Mais la pression augmente, à mesure qu'affleurent les insultes et les menaces, d'autant que l'impénitente refuse de retirer ses propos et persiste. Le hardeur Jaxton Wheeler lui conseille (dans un tweet qu'il a effacé par la suite) "d'avaler du cyanure"… Un internaute SJW va jusqu'à menacer de mort la jeune femme de 23 ans tandis qu'un autre lui lance un : "Va te pendre !". Sans doute ignore-t-il que son vœu impie sera exaucé le lendemain.

"Allez tous vous faire foutre !". C'est le dernier tweet que poste August Ames le 5 décembre. Quelques heures plus tard, elle quitte le monde des vivants.

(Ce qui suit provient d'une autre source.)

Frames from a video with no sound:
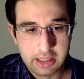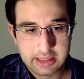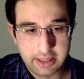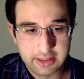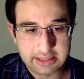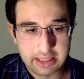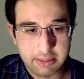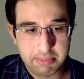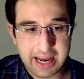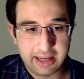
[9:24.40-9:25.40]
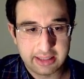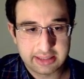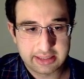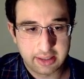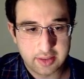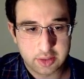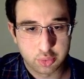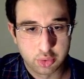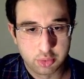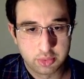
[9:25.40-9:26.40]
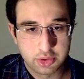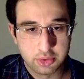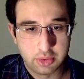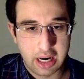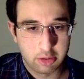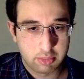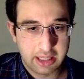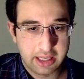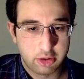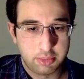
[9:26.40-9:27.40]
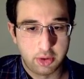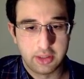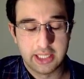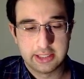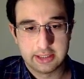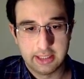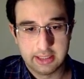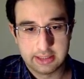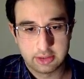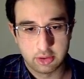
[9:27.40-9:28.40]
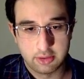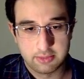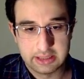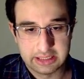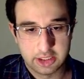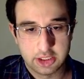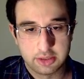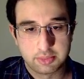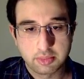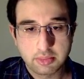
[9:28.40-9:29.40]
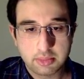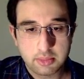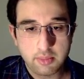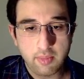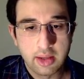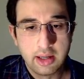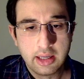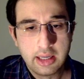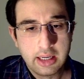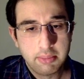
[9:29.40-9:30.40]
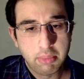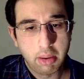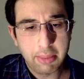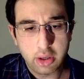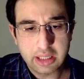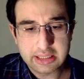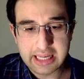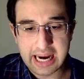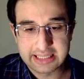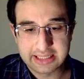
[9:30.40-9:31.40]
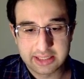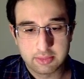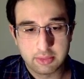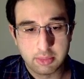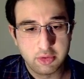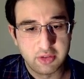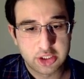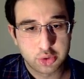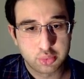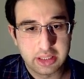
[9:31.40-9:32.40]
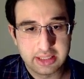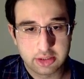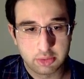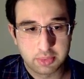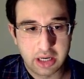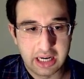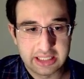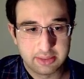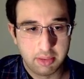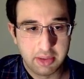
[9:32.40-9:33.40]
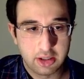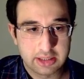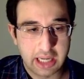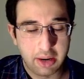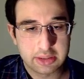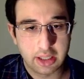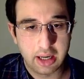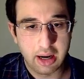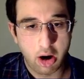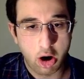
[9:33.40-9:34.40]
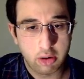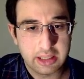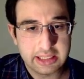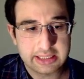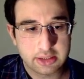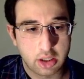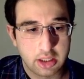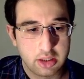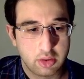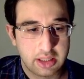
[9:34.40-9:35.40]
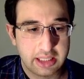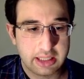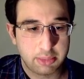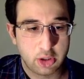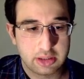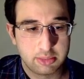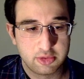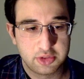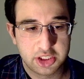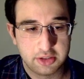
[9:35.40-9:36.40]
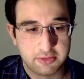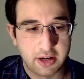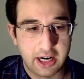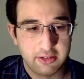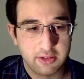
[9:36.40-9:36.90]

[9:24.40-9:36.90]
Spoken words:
there is an imbalance. There is room to outplay your opponent in this sort of position. But my opponent castled a move which really surprised me, because I was already starting to think about the move g5.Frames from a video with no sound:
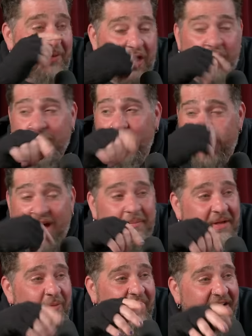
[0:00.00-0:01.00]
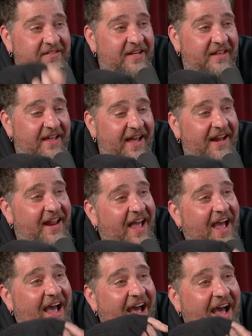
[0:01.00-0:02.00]
we all know what I mean when I say that.
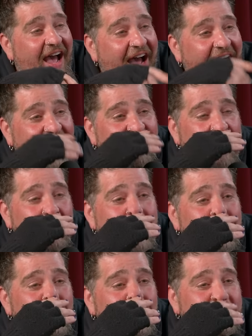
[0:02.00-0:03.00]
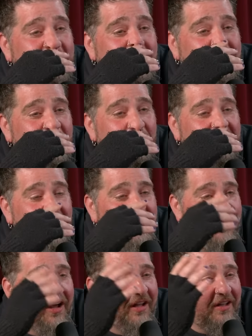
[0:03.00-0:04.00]
I thought maybe your sister was
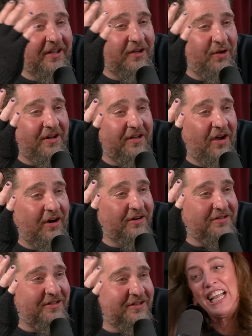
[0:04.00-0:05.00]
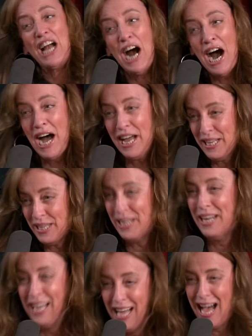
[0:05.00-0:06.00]
like, uh, like you had a younger sister like or so, and that
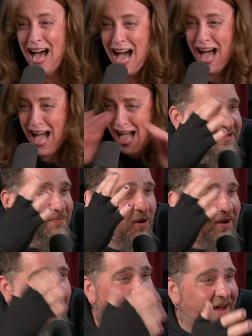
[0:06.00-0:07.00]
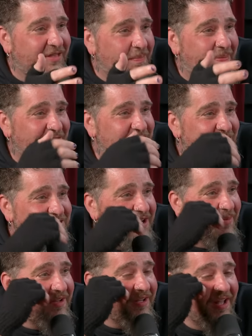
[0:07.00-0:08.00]
was like, like smoking hot in the picture or
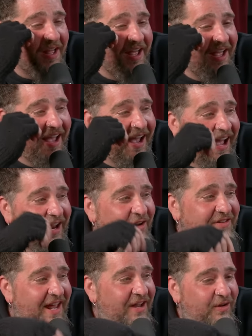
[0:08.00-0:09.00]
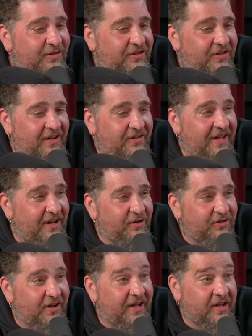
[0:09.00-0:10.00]
something. Anyway, is that how you used to look? Is that how you
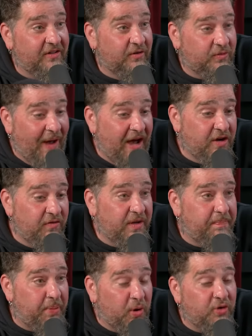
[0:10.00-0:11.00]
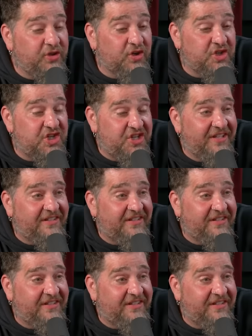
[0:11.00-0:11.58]
used to look like? He goes, wow, you really pulled your shit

Il est intéressant d'observer le traitement médiatique de l'affaire. Si la télévision et la grande presse n'en ont guère fait mention, occupées par la mort de Jean d'Ormesson et de Johnny, le sort tragique de la jeune Canadienne a cependant été évoqué par plusieurs sites web.

Sur Slate.fr, Thomas Deslogis déplore "un tweet maladroit" de la défunte actrice et déclare, en parlant des harceleurs  : "beaucoup d'entre eux pensaient défendre la communauté LGBT, ils lui ont finalement donné un coup terrible". Ce qui choque donc notre journaliste, c'est que des "homophobes" aient "instrumentalisé" l'affaire et que les LGBT se retrouvent accusés du "meurtre" de l'actrice. Les Inrocks, quant à eux, pointent les propos "ouvertement homophobes" de Mercedes Grabowski et nous parle du "racisme et de l'homophobie ordinaires dans l'industrie du X"… Même traitement outre-Manche où le Sun a fait mention de la lettre de suicide laissée par la jeune femme : l'auteur de l'article s'étonne qu'elle demande pardon à ses parents mais qu'elle ne mentionne pas la communauté LGBT ou les raisons de son choix fatal.

La leçon que l'on peut tirer de cette tragique histoire, quelle que soit notre opinion sur la pornographie et la nature des relations sexuelles, c'est que le cyberharcèlement existe et qu'il tue, qu'il tue surtout les femmes comme le montre une récente étude. Derrière les pixels et les pseudos affichés sur les écrans, c'est à des êtres de chair et de sang que l'on a affaire. Le "virtuel" n'a de virtuel que le nom : ce qui s'y passe est bien réel et peut mener au pire.